#### What the task requires
Set down the records exactly, and omit any image found in them.

#### Records to use
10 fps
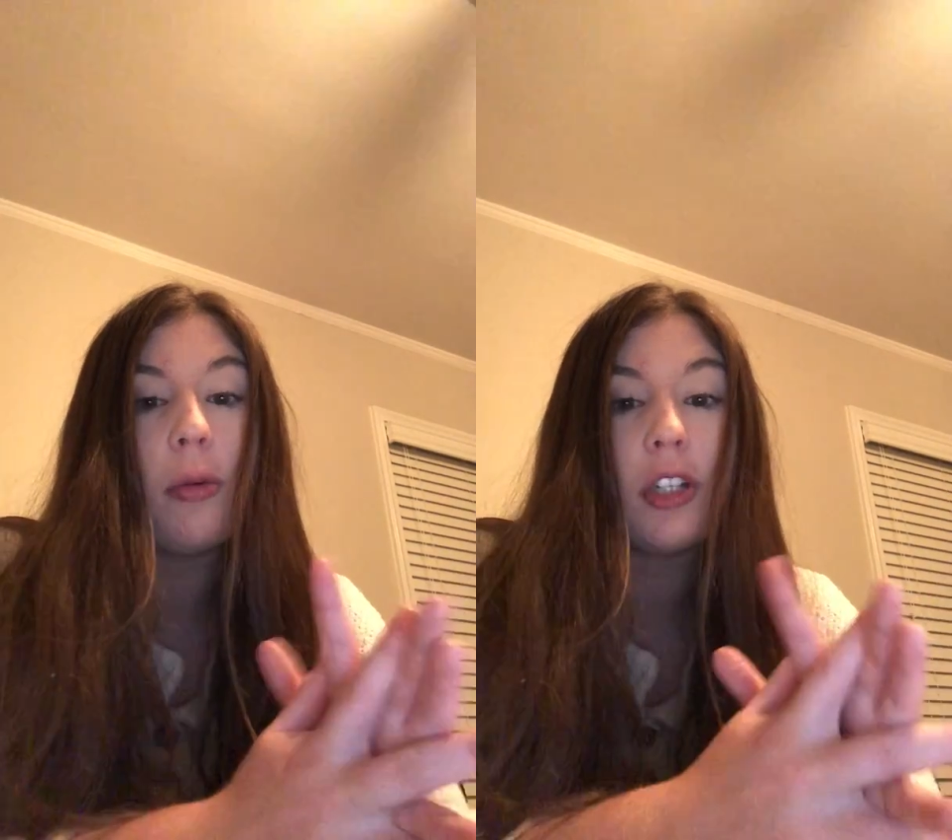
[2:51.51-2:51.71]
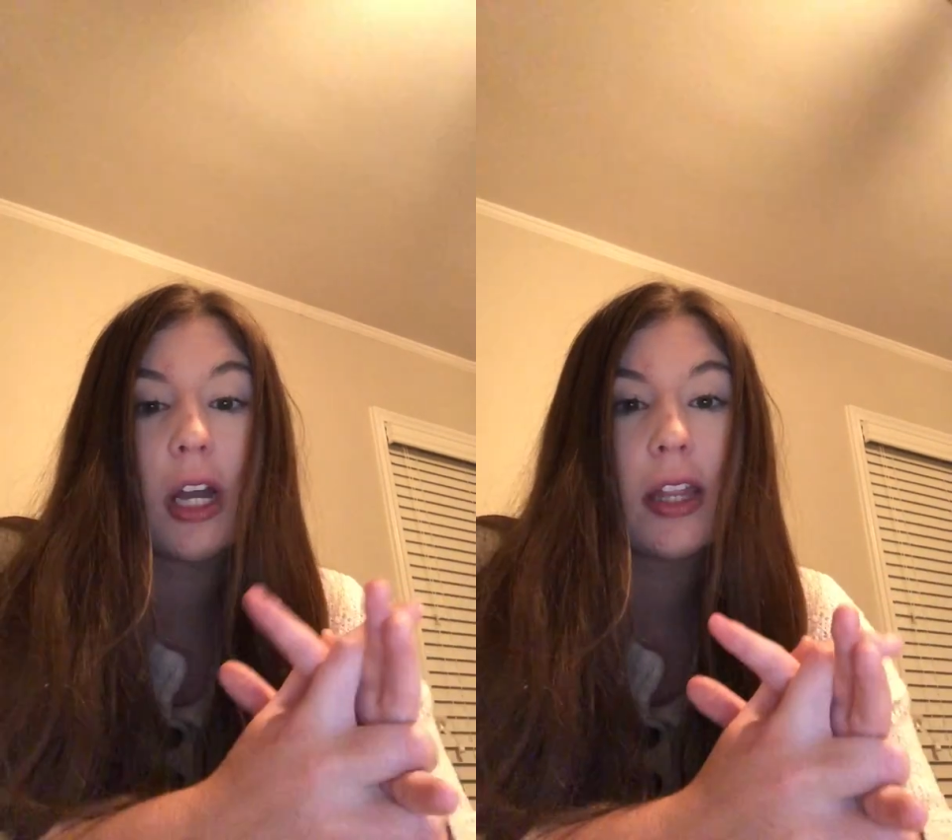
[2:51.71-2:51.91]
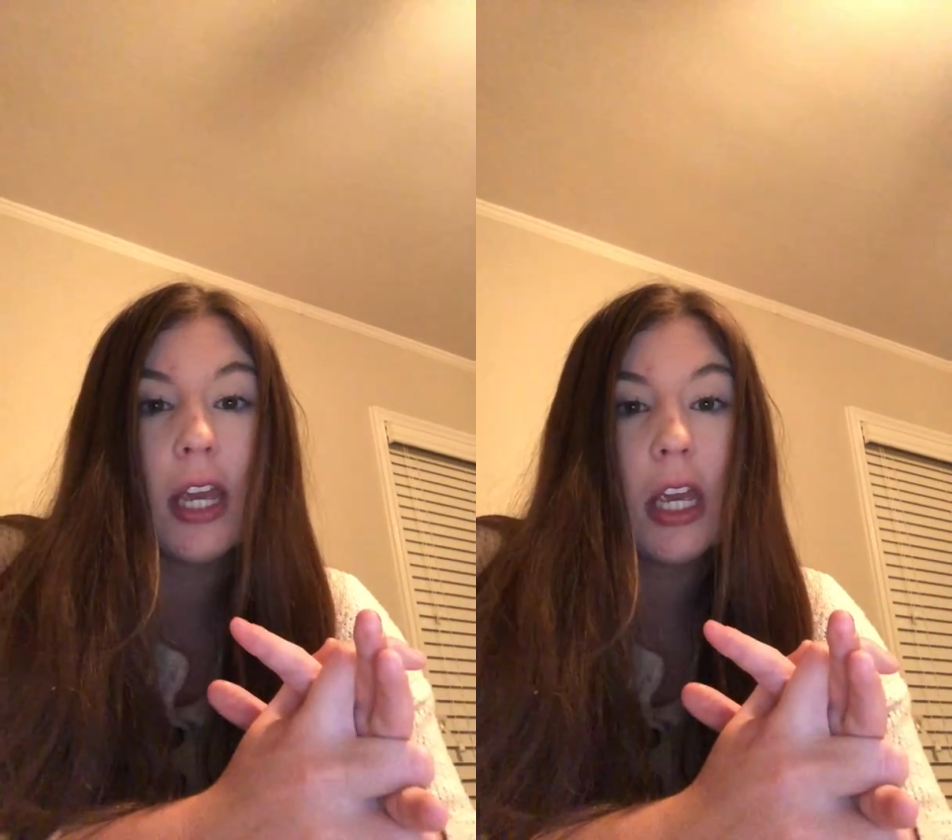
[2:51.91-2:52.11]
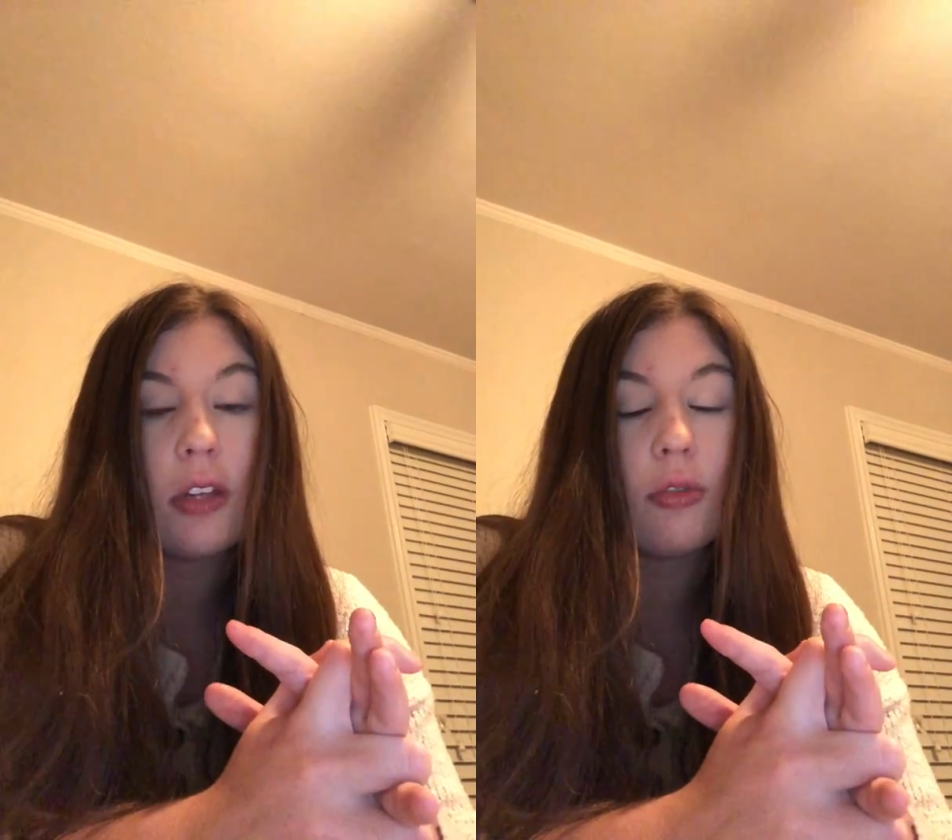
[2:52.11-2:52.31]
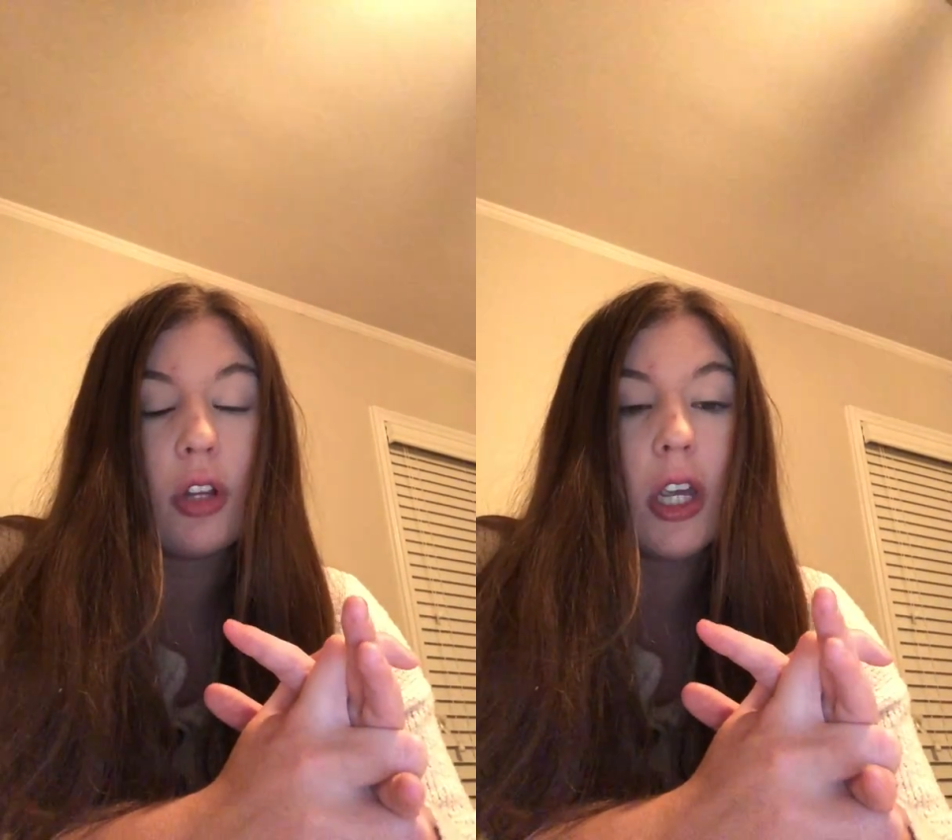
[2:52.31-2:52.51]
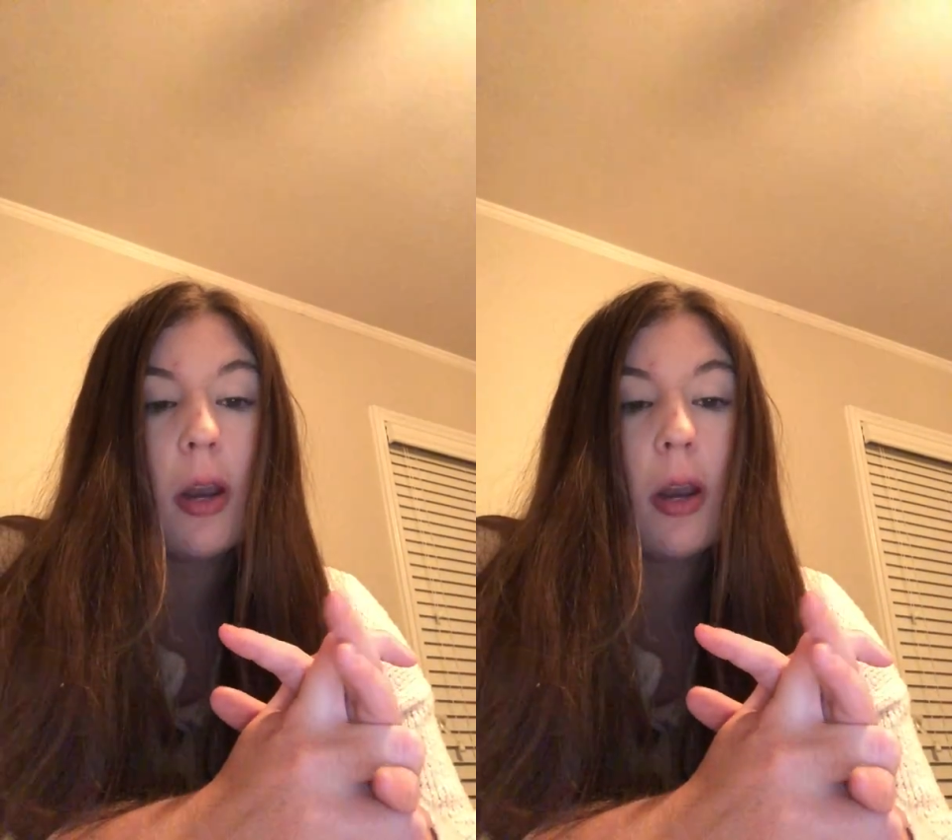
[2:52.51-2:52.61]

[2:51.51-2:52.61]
which I think is really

#### Response to this exercise
10 fps
[2:51.51-2:51.71]
[2:51.71-2:51.91]
[2:51.91-2:52.11]
[2:52.11-2:52.31]
[2:52.31-2:52.51]
[2:52.51-2:52.61]

[2:51.51-2:52.61]
which I think is really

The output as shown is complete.